Patient is Brian Foster, a 58 years old Caucasian Male whose chief complaint is chest pain near the sternum.  The paint also began 5 minutes before the assessment. The patient states the level of pain as being 6 out of 10. When he lays still slightly this relieves the pain.  When he moves around the pain becomes worse. The patient also complains that he feels pain in his left shoulder, however does not report any form of anxiety or stress. The patient also states pressure which he takes Lisinopril, has high cholesterol which he takes Atorvastatin. Patient does not have a regular exercise routine.

General Survey

Patient is an alert though very uncomfortable middle aged male, he looks pale, supine in hospital bed and appears to be mildly diaphoretic. 

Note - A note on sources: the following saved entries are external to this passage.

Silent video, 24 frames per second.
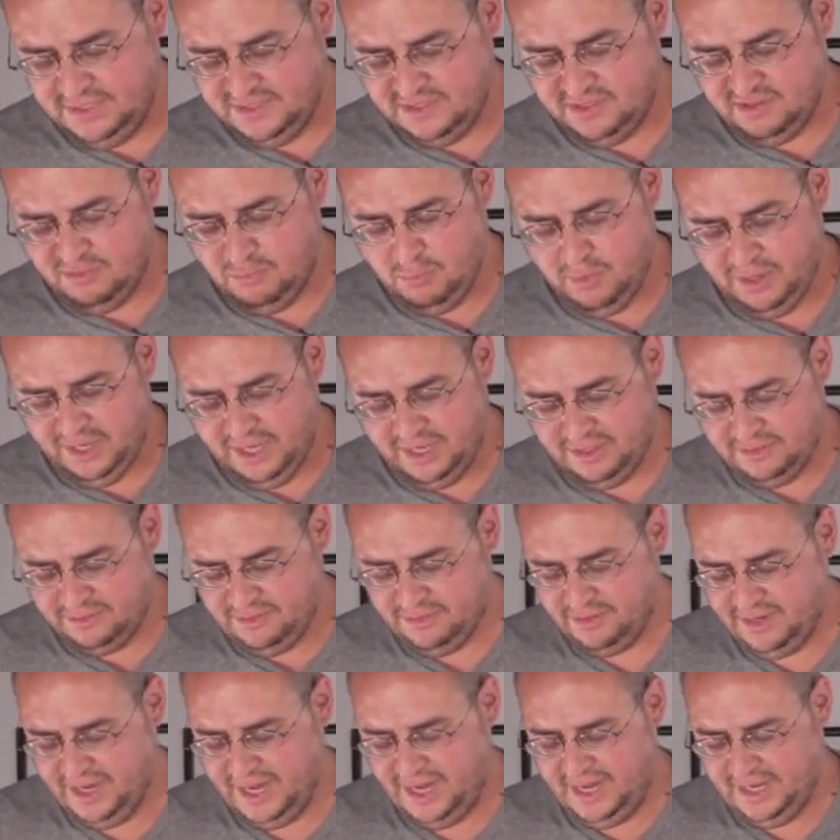
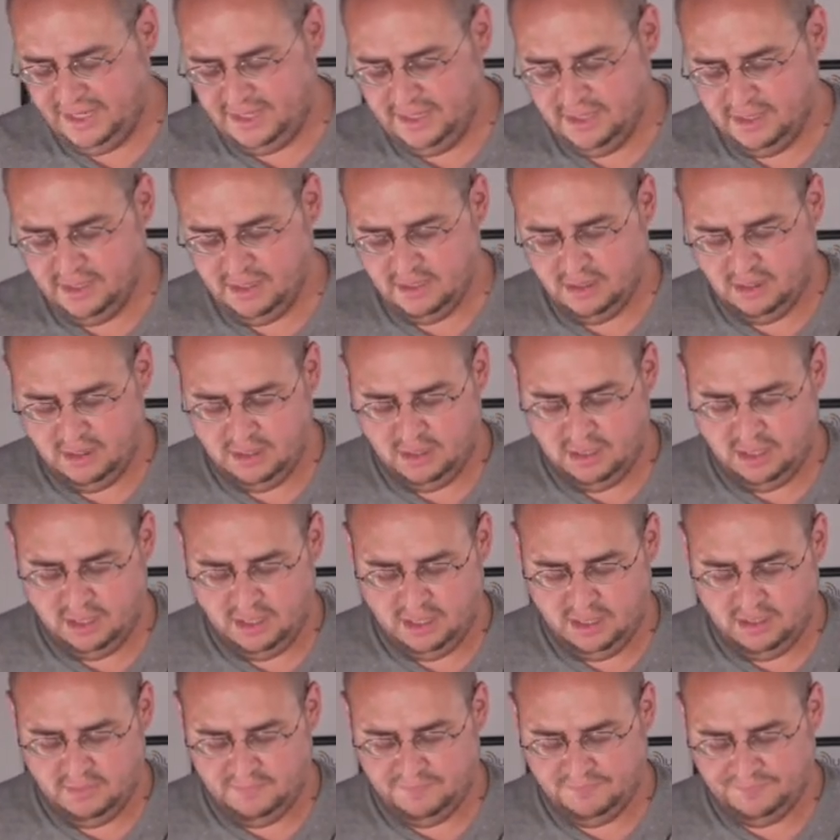create
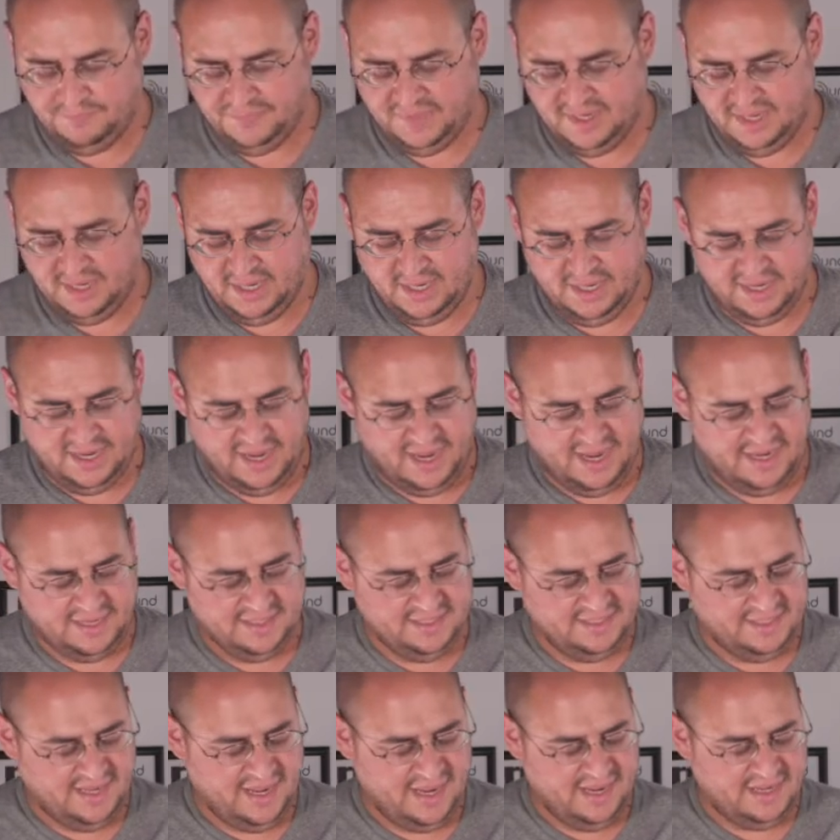an
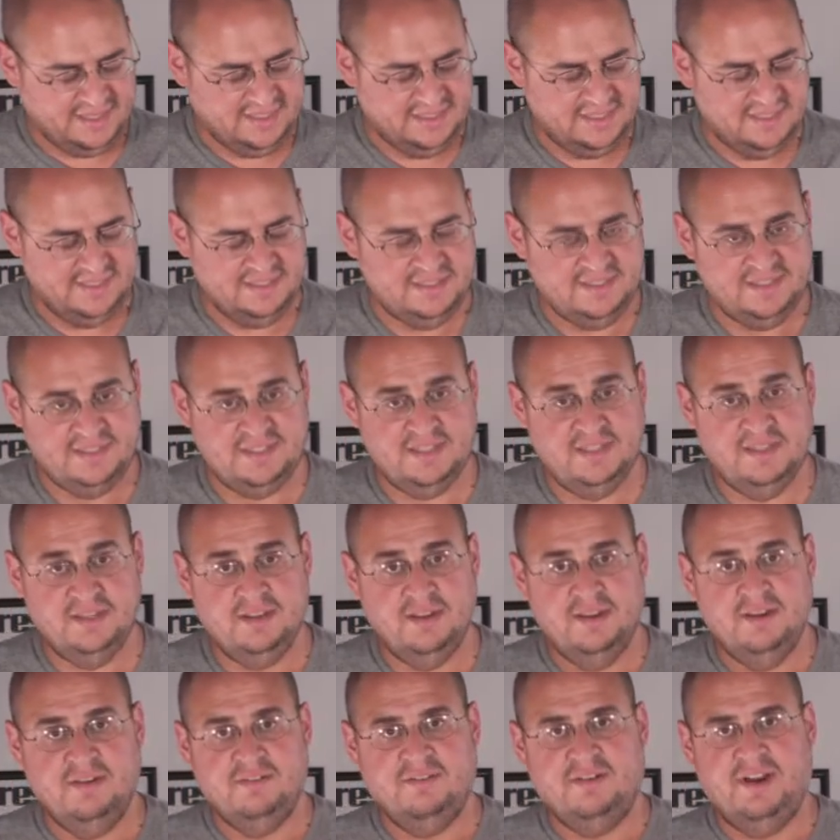x-axis,
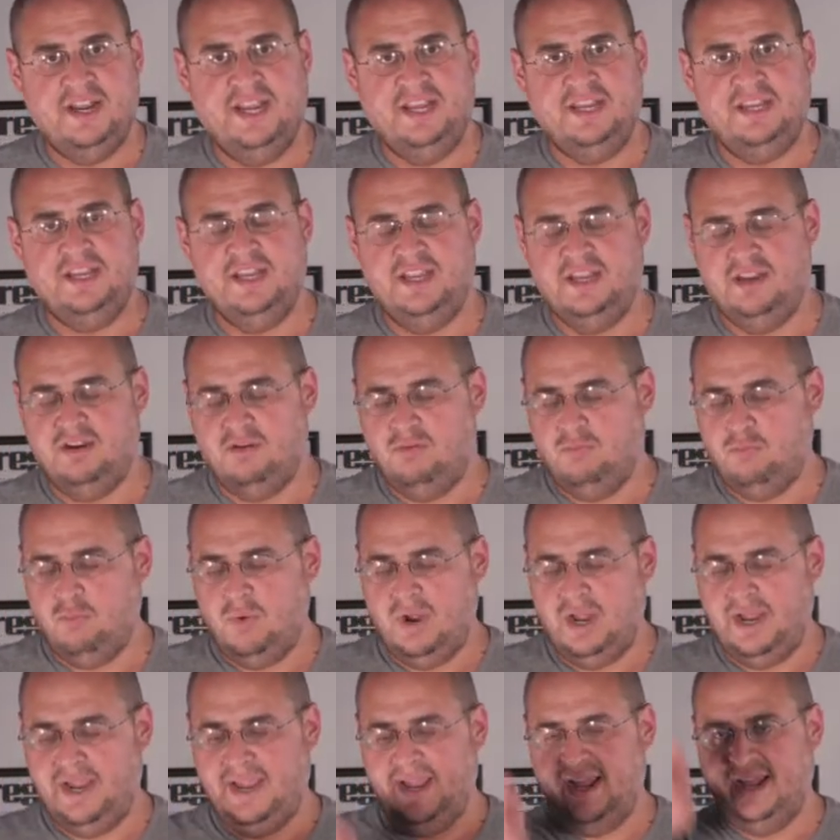right, and a
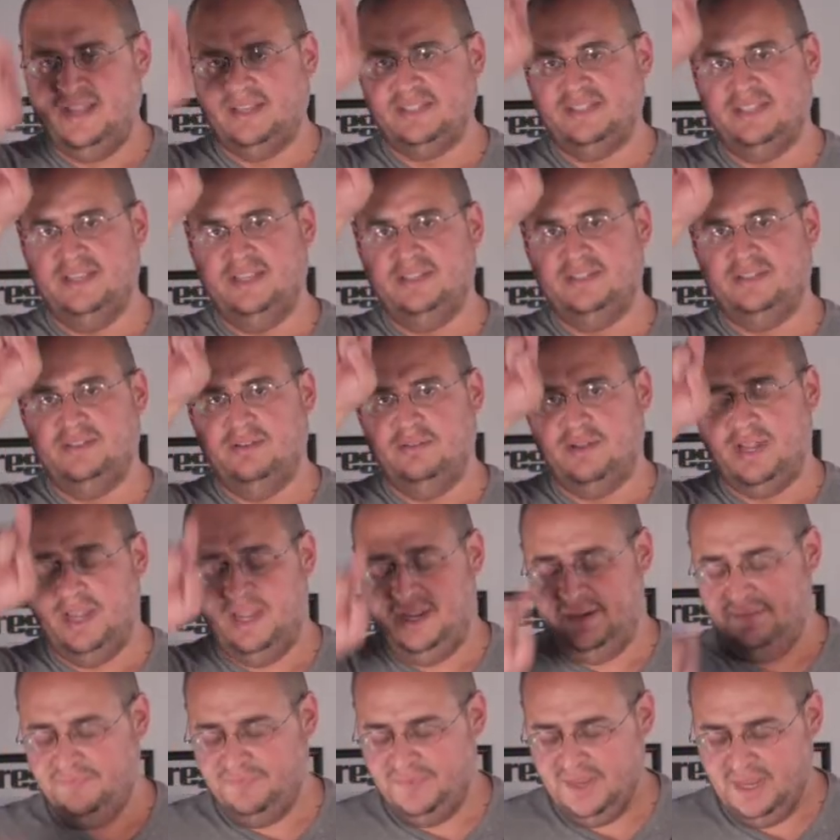y-axis,
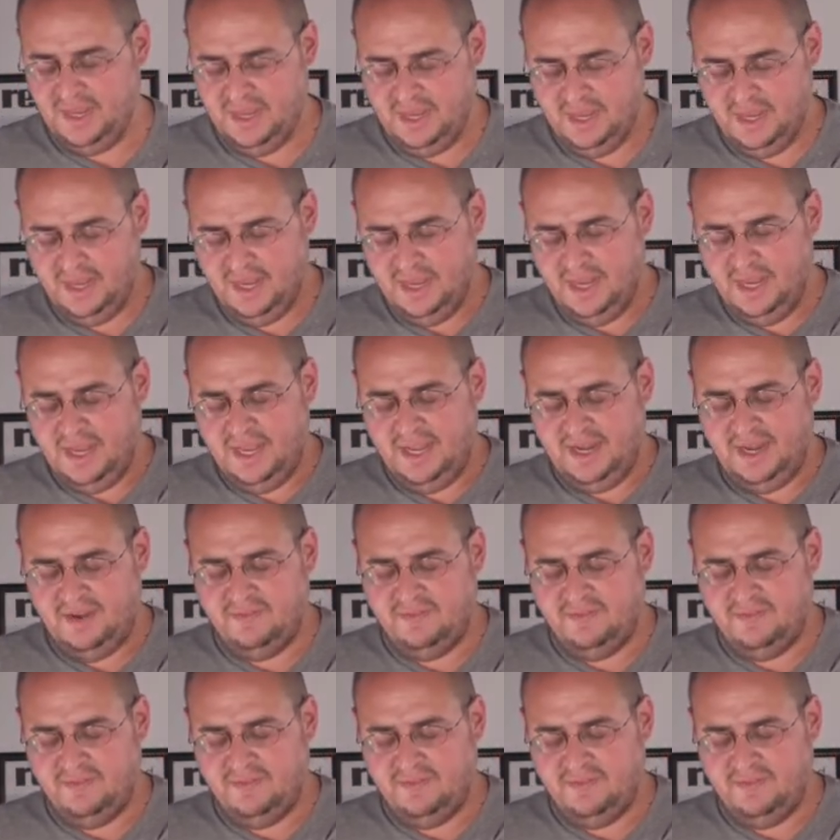okay? And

He has an elevated respiratory rate which indicates distress. 

Cardiovascular:  there is no JVD, Heart Rate between 100-115, S1 and S2 + S4. 

There is no Murmur or rub. PVC is occasional.

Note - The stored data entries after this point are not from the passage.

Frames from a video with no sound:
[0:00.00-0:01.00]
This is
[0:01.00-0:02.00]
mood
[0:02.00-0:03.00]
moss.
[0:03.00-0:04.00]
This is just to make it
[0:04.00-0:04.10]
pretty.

Blood Pressure: is between 92-109/57-68. There is no thrill or carotid bruit.  

Peripheral Vascular: Capillary refill at <3 secs on toes and bilateral fingers. Radial Pulses 2>, dorsalis pedis pulse 1>

Edema-None, Varicosities-None, Focal Induration-None, Respiratory: able to speak full sentences, quiet and unlabored respirations. Lungs: RR 24-26/m, O2 saturation 97-99%, Neuro: patient is alert and oriented, moves all extremities and follows commands, Skin: diaphoresis and slight pallor, no purulence or redness or induration noted. EKG: Sinus tachycardia with occasional PVSs, ST segment elevation, none. 

Chief Complaint

Chest pain

History of Present Illness

The patient is a 58 years old Caucasian male that came to the clinic with the chief complaint of chest pain. Brian describes the pain as being tight and uncomfortable. According to Brian the pain began a month ago. The pain lasts for a few minutes.  Since the last one month he experienced three episodes. The pain becomes worse when he does various activities like Yard work and climbing stairs at his workplace.  Patient says that the pain gets better as he lays.  During the interview he was not having any pain. 

Medications

There is no reported allergies from the patient. 

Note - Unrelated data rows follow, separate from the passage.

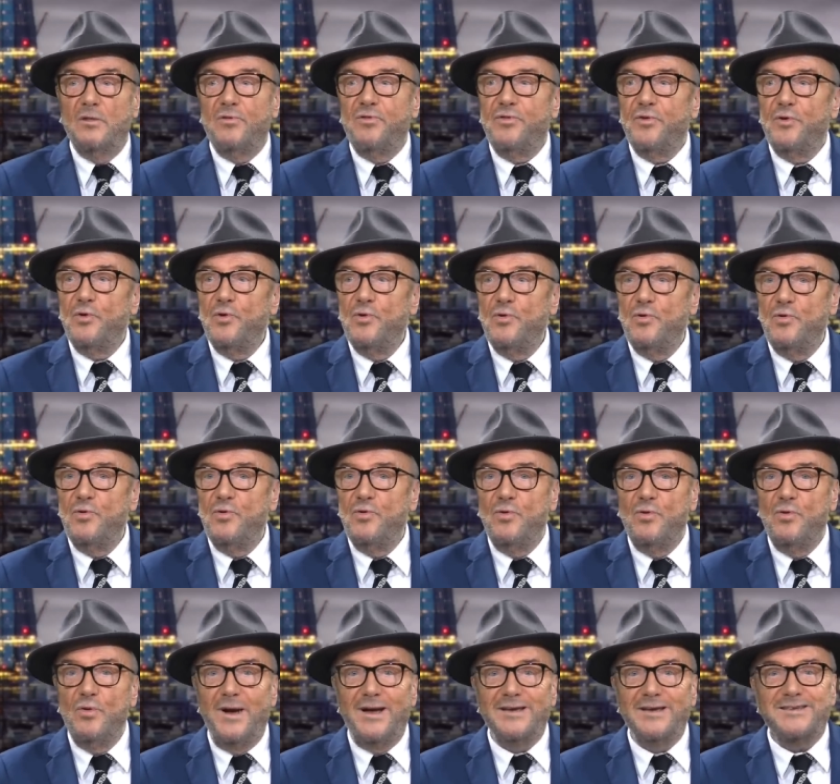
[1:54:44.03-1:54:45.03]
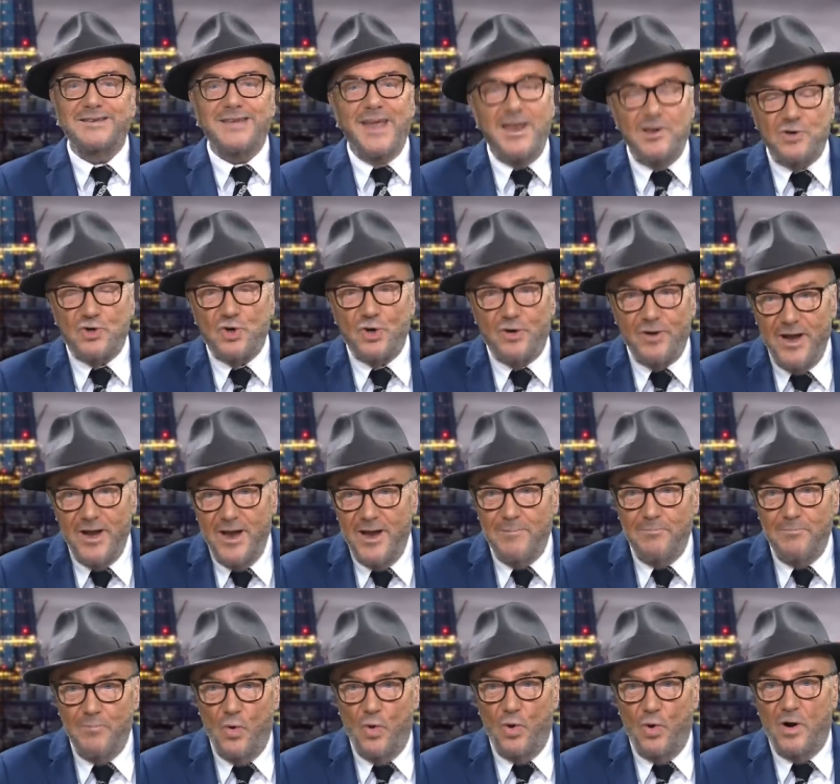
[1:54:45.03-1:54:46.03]
through a century
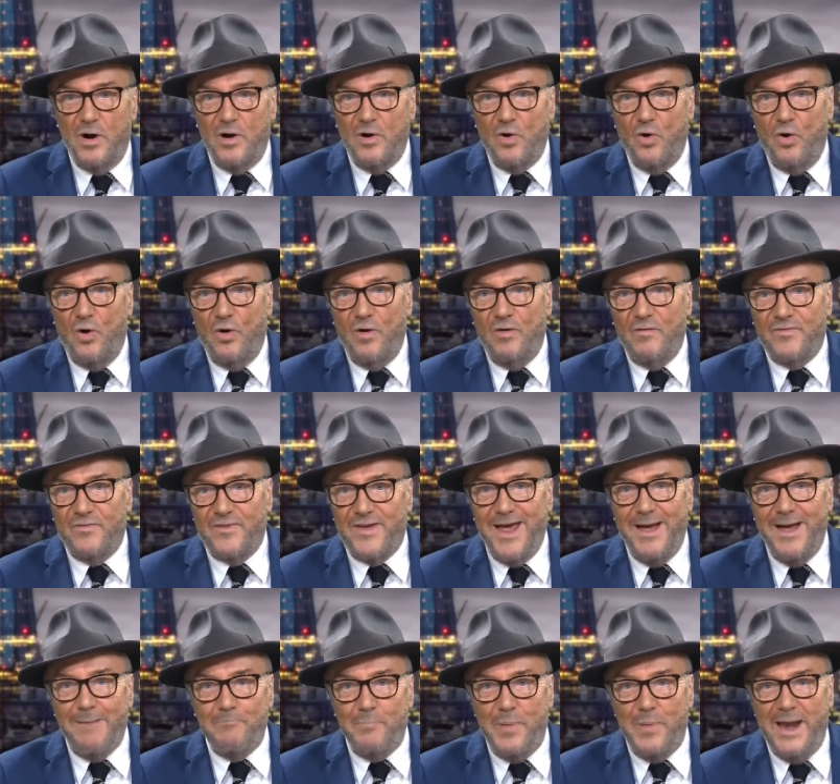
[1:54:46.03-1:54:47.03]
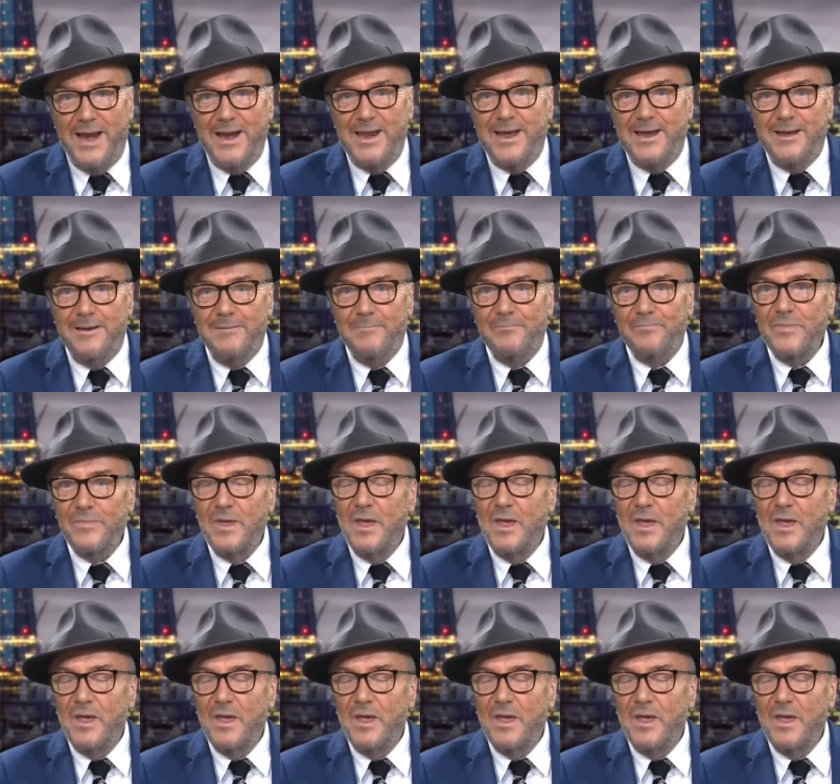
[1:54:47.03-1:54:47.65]
and more of campaigning.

The patient reports suffering from high blood pressure in the past, patient denies history of pulmonary embolism, patient denies angina, denies rheumatic fever, denies history of heart murmurs, patient reports taking annual stress tests, denies palpitations. 

 

Health Maintenance

Lives in clean environment. Does not exercise a lot, strives to maintains good weight and diet.  Patient reports that the family has a history of heart attacks, in particular is mother who died of a heart attack at a young age. However family does not have a history of stroke, family does not have history of pulmonary embolism. 

Social History

Patient is social, does not have sleeping issues. Patient’s typical dinner is typical dinner is grilled meat and vegetables, does not have control over salt intake, his typical lunch is turkey sub while his breakfast is granola bar and instant breakfast shake. 

When it comes to drinking, patient reports moderate drinking of 2-3 drinks in a single sitting, does not use tobacco, 

GENERAL:  Fever, chills, sweat, weakness or fatigue.

HEAD: No headache, no history of head injury

EENT:  Eyes:  No visual loss, blurred vision, double vision or yellow sclera. Ears, Nose, Throat:  No hearing loss, sneezing, congestion, runny nose or sore throat.